Intrinsics.EmitOp(_method, ilg);
else
// No intrinsic operation; defined.
// Generate regular static method call
ilg.Emit(OpCodes.Call, _method);
}
else
{
// ...
}
There are internal tables that map certain static methods to sequences of MSIL/bytecode instructions. In our example, the call is to clojure.lang.Numbers.add(double, double)

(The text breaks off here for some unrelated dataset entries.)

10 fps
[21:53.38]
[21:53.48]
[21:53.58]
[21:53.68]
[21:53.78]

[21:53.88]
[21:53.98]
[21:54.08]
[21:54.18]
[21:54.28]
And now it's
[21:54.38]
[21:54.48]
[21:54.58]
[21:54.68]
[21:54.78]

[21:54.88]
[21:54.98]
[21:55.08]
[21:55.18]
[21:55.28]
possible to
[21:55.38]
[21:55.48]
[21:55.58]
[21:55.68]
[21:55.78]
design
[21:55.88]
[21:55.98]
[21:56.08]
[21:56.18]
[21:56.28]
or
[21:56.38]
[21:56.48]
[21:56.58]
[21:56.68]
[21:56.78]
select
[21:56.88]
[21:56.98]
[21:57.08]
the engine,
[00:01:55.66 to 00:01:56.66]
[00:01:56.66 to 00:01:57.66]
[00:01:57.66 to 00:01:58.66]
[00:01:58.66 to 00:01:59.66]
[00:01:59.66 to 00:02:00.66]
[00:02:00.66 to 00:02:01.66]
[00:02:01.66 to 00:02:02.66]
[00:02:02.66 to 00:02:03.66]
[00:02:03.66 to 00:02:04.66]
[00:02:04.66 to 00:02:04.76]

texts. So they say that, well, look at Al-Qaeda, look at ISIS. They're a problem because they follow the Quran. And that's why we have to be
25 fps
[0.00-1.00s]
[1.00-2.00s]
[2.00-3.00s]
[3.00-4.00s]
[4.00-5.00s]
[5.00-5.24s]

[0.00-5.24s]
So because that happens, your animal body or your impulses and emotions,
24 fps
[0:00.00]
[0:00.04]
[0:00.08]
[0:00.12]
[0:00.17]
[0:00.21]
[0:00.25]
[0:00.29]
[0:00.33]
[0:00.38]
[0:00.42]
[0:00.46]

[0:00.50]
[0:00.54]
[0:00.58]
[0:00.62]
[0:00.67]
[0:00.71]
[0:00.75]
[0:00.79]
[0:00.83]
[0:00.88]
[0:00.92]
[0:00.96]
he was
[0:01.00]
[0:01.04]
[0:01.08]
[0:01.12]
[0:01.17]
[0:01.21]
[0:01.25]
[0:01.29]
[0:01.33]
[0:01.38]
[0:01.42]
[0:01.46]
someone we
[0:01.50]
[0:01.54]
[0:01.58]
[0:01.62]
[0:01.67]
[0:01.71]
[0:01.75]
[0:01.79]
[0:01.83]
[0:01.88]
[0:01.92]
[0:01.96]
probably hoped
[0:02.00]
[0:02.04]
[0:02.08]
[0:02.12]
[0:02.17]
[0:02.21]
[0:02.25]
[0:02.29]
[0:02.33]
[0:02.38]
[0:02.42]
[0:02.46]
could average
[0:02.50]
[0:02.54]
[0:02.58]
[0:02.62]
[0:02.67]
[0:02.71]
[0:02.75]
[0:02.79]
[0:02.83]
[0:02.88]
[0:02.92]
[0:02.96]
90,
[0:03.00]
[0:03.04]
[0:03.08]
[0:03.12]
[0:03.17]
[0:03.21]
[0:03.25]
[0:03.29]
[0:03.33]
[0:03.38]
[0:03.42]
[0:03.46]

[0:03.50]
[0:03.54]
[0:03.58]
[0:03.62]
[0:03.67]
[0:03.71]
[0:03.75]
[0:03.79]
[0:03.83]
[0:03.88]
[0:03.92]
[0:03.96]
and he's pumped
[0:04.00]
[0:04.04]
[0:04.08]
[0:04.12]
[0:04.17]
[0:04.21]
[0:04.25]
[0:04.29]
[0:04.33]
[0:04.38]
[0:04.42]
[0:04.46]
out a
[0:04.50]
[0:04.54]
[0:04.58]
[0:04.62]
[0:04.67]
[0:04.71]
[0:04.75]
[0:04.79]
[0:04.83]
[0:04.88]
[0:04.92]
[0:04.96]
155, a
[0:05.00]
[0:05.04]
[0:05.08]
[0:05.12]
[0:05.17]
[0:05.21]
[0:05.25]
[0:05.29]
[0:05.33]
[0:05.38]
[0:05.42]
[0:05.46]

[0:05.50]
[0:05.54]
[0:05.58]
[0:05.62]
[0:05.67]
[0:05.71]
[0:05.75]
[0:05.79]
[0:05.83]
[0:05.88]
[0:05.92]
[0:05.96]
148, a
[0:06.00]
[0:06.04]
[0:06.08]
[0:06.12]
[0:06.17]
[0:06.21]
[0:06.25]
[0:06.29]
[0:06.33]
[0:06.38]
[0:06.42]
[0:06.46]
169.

. There is an entry in the table matching that method a single instruction, Opcodes.Add
. No method call is generated. The Add
opcode is inserted in the instruction stream.
// return P_0 + P_1;
IL_0000: ldarg.0
IL_0001: ldarg.1
IL_0002: add // <<<<==== intrinsic operation inlining
IL_0003: ret
There are intrinsic definitions for many of the static methods in clojure.lang.Numbers
, typically similar to the one given here, where the arguments are one or two primitive types. There are also intrinsic definitions for other operations, such as array access and numeric conversions.
A separate category is for predicates: Tests to be performed that return a boolean result and branch.
These are called with a label for the false branch. This substitution is done only in ode generation for the test expression in an IfExpr
. For example, consider
clojure.core/<
is defined as:>
(defn <
"Returns non-nil if nums are in monotonically increasing order,
otherwise false."
{:inline (fn [x y] `(. clojure.lang.Numbers (lt ~x ~y)))
:inline-arities #{2}
:added "1.0"}
([x] true)
([x y] (. clojure.lang.Numbers (lt x y)))
([x y & more]
(if (< x y)
(if (next more)
(recur y (first more) (next more))
(< y (first more)))
false)))
Regular inlining reduces (< x y)
to (. clojure.lang.Numbers (lt x y))
. There is an intrinsic definition for Numbers.lt(double,double)
. We end up generating the code:
// return (P_0 >= P_1) ? P_1 : P_0;
IL_0000: ldarg.0
IL_0001: ldarg.1
IL_0002: bge IL_000d
IL_0007: ldarg.0
IL_0008: br IL_000e
IL_000d: ldarg.1
IL_000e: ret
Intrinsic operations are a powerful optimization technique. However, it is a closed set of operations defined in the compiler, not available for user extension. Perhaps that’s a good thing?